Stop beating the dead horse of consumer rationality!

For as long as we can remember, there have been marketing consultants who have pitched their work against the straw man of the ‘homo economicus’, i.e. the assumption that consumers are rational agents who make rational decisions. In these pitches, it is implied that recent discoveries in psychology or Behavioral Economics have refuted this rational model and, as a result, that marketing, advertising and market research up to now has all been wrong. By implication, billions of dollars spent over many decades have evidently been wasted…and this has only just now been discovered. (So, ‘Hire me instead!’)
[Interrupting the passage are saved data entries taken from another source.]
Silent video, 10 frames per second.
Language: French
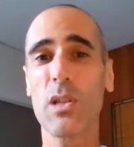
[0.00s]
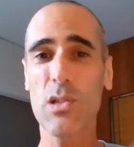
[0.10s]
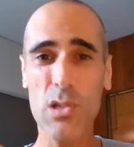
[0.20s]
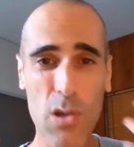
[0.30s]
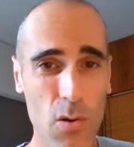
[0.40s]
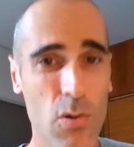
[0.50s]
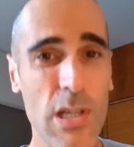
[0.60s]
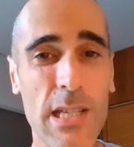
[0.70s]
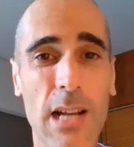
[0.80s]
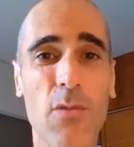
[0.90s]
sans
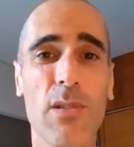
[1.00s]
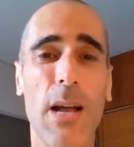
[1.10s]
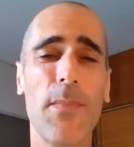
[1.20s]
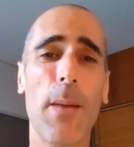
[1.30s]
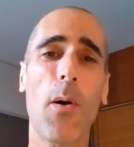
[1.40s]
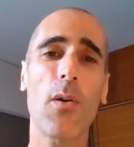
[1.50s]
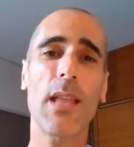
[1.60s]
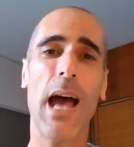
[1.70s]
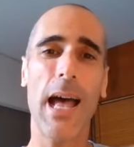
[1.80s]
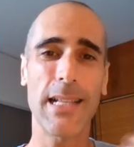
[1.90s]
logiciel comptable,
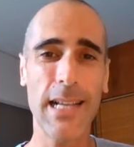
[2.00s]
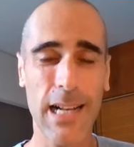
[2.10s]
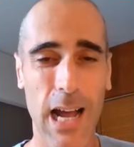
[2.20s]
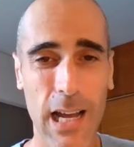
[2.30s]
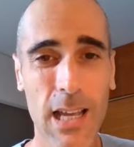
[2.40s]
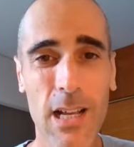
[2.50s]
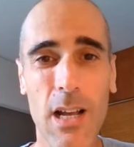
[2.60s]
d'apprendre à déclarer.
This pseudo intellectual argument is complete nonsense, and not much different from claiming that geographers assume the world is flat and thus should not be believed. It is merely a sales pitch, plain and simple, and here are some reasons why:

  • First, let’s not forget that economists define ‘rational’ in many ways!
  • Historically, branding has frequently targeted emotions and involves much more than communicating functional benefits of products and services to consumers. This would not be necessary if marketers and advertisers believed consumers are rational agents who make rational decisions.
  • How many advertising creatives believe in this mythical homo economicus? That sex sells is a recent discovery?
  • Psychologists have been at least as influential as economists in the development of marketing, advertising and marketing research, and it’s not easy to find psychologists who believe that humans are rational!
  • Owing to the influence of psychology, for decades, measuring psychographics (e.g., VALS) has been a core part of marketing research. Compendiums of marketing scales have been published that catalog hundreds of psychographic and attitudinal instruments. See Marketing Scales Handbook (Bruner) and Handbook of Marketing Scales (Bearden et al.) for two examples.
  • Several brand equity measurement systems were developed (at considerable expense) by marketing research companies in the 1980s and 1990s. They include emotional as well as functional brand attributes. Many of them are still in use.
  • Both survey-based attitudes and online behavioral data add to explaining sales across 15 consumer categories. In fact, survey-based attitudes beat online behavior in predicting brand sales in the long run: http://www.msi.org/articles/which-metrics-matter-most-for-brand-sales/

Don’t be fooled by folks beating the dead horse of consumer rationality. This nonsense has most recently been recycled in exaggerated fashion under the guise of Behavioral Economics (to the disservice of many actual Behavioral Economists).  While it is true that economists must make assumptions for mathematical and pedagogical reasons, the blackboard economics of the classroom has almost no connection with the business world marketers, advertisers and marketing researchers have lived in for generations.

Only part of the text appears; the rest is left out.